By Janet Raloff
The Obama administration rolled out new details on May 7 about its blueprint for federal spending in the coming year. And no matter how you cut it, science comes out a big winner. The current proposal is to spend $147.6 billion on research and development during the next fiscal year, which begins Oct. 1 — $555 million more than Congress enacted for the current fiscal year.
This spending would be supplemented by the already approved Recovery and Reinvestment Act of 2009, also known as the economic-stimulus package. It directs the government to pump $20 billion into R&D, money to be spent between now and the end of fiscal year 2010, said White House science adviser John Holdren at a press briefing held at the American Association for the Advancement of Science in Washington, D.C. Most of this is being directed into basic and applied research, he added.
For instance, the stimulus directs that the National Institutes of Health spend $10 billion on biomedical research and laboratory upgrades or construction. It provides another $1 billion to be shared between NIH and the Agency for Healthcare Research and Quality on studies that compare either the effectiveness of different treatments, or the effectiveness of one treatment for different populations.
The National Science Foundation, the Energy Department’s Office of Science and the National Institute of Standards and Technology together received $5.2 billion from the stimulus alone — largely for basic research, facilities improvements and better instrumentation.
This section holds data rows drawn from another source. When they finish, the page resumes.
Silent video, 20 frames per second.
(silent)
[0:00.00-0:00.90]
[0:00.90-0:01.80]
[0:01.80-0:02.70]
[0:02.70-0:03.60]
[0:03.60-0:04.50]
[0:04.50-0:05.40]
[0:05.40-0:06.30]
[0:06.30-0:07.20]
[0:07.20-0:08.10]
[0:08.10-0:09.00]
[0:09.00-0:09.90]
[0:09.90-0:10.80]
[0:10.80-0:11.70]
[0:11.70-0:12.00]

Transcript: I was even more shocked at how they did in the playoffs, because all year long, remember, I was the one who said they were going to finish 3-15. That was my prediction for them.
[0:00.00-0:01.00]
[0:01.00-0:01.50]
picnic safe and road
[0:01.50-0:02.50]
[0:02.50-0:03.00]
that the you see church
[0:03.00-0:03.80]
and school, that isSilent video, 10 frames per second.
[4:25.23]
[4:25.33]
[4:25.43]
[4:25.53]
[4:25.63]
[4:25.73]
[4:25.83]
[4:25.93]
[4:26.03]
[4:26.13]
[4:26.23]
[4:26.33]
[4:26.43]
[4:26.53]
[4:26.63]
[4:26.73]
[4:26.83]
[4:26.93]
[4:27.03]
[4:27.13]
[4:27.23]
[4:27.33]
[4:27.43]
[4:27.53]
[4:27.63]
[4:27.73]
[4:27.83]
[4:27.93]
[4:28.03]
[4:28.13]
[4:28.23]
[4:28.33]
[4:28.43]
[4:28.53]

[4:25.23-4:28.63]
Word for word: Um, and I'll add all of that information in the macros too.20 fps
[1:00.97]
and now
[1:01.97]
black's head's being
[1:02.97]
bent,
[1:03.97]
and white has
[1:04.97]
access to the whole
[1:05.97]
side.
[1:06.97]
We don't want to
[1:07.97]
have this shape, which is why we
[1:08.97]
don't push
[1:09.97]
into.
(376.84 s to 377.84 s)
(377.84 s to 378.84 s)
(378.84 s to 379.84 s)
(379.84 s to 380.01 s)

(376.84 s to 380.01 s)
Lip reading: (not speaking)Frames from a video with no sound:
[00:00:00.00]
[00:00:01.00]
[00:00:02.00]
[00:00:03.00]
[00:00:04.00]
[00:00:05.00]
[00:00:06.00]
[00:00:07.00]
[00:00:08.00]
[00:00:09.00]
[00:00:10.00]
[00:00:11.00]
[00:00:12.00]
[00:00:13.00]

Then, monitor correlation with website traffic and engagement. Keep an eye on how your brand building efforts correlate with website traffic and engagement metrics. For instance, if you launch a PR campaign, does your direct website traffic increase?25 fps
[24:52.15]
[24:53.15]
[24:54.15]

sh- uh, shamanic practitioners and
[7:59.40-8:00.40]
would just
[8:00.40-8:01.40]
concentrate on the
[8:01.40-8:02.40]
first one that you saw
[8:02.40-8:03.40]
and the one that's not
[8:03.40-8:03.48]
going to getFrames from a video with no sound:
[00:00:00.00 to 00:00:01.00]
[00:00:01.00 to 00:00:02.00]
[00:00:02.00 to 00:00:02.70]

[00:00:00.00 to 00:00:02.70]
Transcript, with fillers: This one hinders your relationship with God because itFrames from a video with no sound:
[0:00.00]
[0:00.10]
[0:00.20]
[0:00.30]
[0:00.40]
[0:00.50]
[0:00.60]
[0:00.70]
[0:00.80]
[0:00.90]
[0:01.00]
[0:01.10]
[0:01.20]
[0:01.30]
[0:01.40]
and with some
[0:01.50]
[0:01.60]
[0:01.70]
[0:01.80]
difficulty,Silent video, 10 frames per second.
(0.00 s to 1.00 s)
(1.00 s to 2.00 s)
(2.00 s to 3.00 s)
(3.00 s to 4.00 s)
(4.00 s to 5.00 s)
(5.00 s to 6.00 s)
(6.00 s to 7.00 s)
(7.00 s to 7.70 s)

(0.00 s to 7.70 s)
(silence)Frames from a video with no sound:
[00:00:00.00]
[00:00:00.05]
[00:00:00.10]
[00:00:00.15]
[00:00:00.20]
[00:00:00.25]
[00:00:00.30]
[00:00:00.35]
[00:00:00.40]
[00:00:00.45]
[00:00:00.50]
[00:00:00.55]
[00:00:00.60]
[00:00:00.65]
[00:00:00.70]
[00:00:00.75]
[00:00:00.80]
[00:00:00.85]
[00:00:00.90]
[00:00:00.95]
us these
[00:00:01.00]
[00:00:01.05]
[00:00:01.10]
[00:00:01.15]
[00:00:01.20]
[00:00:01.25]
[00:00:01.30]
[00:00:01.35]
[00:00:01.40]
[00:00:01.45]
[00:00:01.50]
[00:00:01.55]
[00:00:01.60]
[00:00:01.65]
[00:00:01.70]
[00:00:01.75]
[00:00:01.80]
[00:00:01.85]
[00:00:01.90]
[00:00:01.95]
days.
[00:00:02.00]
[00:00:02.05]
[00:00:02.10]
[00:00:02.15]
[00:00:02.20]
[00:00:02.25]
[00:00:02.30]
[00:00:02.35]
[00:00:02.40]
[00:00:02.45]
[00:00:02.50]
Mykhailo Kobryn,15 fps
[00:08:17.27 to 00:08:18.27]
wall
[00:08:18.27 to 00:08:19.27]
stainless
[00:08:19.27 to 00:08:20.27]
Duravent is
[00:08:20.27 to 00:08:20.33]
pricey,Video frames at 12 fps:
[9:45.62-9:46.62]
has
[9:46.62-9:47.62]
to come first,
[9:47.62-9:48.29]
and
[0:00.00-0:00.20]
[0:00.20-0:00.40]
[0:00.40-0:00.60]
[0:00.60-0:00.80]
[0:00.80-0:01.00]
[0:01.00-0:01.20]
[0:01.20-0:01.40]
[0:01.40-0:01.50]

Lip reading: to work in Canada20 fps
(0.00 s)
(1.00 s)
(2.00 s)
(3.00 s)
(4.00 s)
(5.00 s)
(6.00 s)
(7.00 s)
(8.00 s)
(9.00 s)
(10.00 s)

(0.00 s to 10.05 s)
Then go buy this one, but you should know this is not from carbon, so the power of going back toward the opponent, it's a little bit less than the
This funding keeps these three agencies on track for a 10-year doubling of their budgets by 2016, Holdren said.
Bottom line: “We in the science and technology community have done better than just about any other constituencies in the budget,” Holdren says. But, he adds, “We think that’s good for the country, not just good for us.”
Not surprisingly, many science-policy wonks and budget watchers have become almost giddy with what they’ve seen happening in Washington this year. To date, the president and Congress collaborated in planning for a veritable spending spree on research in science and engineering fields.
If Congress approves the president’s spending plan, NASA, for instance, would get a 10 percent increase next year. This increase would include a $630 million increase for space exploration studies, a $456 million increase for its science budget and a $253-plus million increase for aeronautics programs, including one to develop quieter, less polluting aircraft, NASA’s acting administrator Christopher Scolese reported at a NASA briefing May 7.
“It is an unprecedented year,” says Albert Teich, director of Science & Policy Programs for AAAS. He notes that, besides approving the economic stimulus, Congress took the unusual step of passing a budget resolution — targeted spending levels and revenues for the year — for the 2010 fiscal year before the administration unveiled its detailed spending plan.
“There’s also been a dramatic shift in research priorities” from those espoused by the Bush White House, he observes. Obama is backing climate research, green energy, physical science and engineering, biomedical studies, and science and math training from prekindergarten through graduate school. “The only kind of shift I can compare this to, at least in magnitude, is the one that took place between [Jimmy] Carter and [Ronald] Reagan. With Reagan you saw the same degree of change,” Teich says, “although it was in the opposite direction” — to cut research.
Without the stimulus supplement, spending for NIH, the Centers for Disease Control and Prevention and the Agency for Healthcare Research and Quality remains fairly flat from this year to next, notes Stacie Propst, vice president for science policy with Research! America, based in Alexandria, Va. For NIH, the projected fiscal year 2010 spending without the stimulus is $30.2 billion. After accounting for inflation, she says, that’s slightly less than was appropriated by Congress for the current year. So it appears, she says, that the administration expects “to use the Recovery Act funding as a bridge to next year.”
The same goes for the CDC. Its projected budget for next year — $6.8 billion — is $300 million less than for this year, she notes, until the $300 million supplement supplied to it through the Recovery Act is added in.
“We’re concerned,” she says, because if the baseline budgets of these research agencies don’t climb dramatically by 2011, when the stimulus money disappears, “there’s going to be drop-off in all of the jobs that the Recovery Act saved.”
Teich agrees. The president has said that he plans to begin paying back the deficit with tough belt-tightening across the federal government as soon as the economy picks up. And the stimulus spending was sold as a one-shot investment, Teich notes. “So I think we’re going to face some very difficult times in coming years — 2011 and 2012.”